Em 1987, Clive Barker já era um escritor consagrado entre os fãs do terror, por trazer tramas densas, cheias de gore e body horror, explorando os limites do corpo de maneira visceral. Naquele ano, ele decidiu ir para trás das câmeras e adaptar para o cinema uma de suas obras mais conhecidas: “Hellraiser”, sobre um grupo de demônios interdimensionais, os cenobitas, que perseguem quem ambiciona a vida eterna, com dor e torturas inimagináveis. Trata-se de uma história com alegorias fortes sobre a luxúria, ganância e a morte, carregada de tons sadomasoquistas.
Rapidamente, o filme se tornou cultuado durante o boom dos VHS e a popularização dos videocassetes, com os cartazes chamando a atenção para o principal cenobita: Pinhead, que acabou entrando para o panteão dos grandes vilões da cultura pop e do gênero horror. Em suma, é um trabalho bem dirigido e apelativo de Barker, que se apoia na equipe de maquiagem e de efeitos especiais para criar mortes brutais e as criaturas, que nascem das torturas do inferno do filme, cheio de calabouços sujos, correntes e roupas de couro.
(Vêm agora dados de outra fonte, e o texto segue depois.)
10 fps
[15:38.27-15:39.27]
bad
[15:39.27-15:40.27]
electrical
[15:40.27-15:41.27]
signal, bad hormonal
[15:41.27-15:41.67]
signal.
O trabalho acabou se tornando uma franquia caça-níquel, onde nenhum dos seis filmes (sim!), chegou nem perto da competência e importância do primeiro. Eis que, ano passado, o canal Hulu decidiu fazer uma refilmagem, atualizando a história, repaginando os cenobitas (Pinhead agora é uma figura andrógina, vivida pela atriz Jamie Clayton), e dando a direção a David Bruckner. Salta aos olhos, de primeira, o design primoroso das criaturas. Sem CGIs (pelo menos nessa parte), a maquiagem merecia maior reconhecimento nas premiações, sendo uma pena que o cinema de horror sofra tanto preconceito da indústria.
Investindo em espaços abertos e uma fotografia mais clara, a releitura de Bruckner abre mão da atmosfera claustrofóbica do original, usando algumas poucas cenas em corredores escuros e calabouços, dando um tom mais mítico, digamos, ao círculo infernal. A trama também é atualizada. Agora, temos uma jovem drogada que acidentalmente condena o irmão ao inferno e decide tentar salvá-lo desvendando a “Caixa de Lemarchand”, que guarda os portões para o inferno. Mas não esperem muito do elenco quase desconhecido…
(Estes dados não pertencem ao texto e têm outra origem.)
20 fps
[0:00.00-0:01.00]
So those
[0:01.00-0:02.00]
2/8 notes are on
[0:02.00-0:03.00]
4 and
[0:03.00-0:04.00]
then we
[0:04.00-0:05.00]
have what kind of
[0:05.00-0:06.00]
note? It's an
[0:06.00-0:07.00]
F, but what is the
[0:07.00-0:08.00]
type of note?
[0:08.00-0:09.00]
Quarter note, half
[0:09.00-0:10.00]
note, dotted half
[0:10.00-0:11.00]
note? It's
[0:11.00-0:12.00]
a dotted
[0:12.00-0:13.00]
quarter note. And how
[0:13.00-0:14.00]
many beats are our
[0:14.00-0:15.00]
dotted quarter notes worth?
Ignorando os diálogos risíveis e uma construção narrativa bem inferior ao original, vale a experiência, como disse, pela composição dos cenobitas, a trilha sonora climática e a direção de Bruckner, que não compromete e consegue estabelecer o possível início de uma nova franquia de maneira competente. O primeiro “Hellraiser” está disponível no Prime Vídeo. O atual, para aluguel nas plataformas digitais. Para quem não se choca fácil com filmes difíceis, valem as dicas.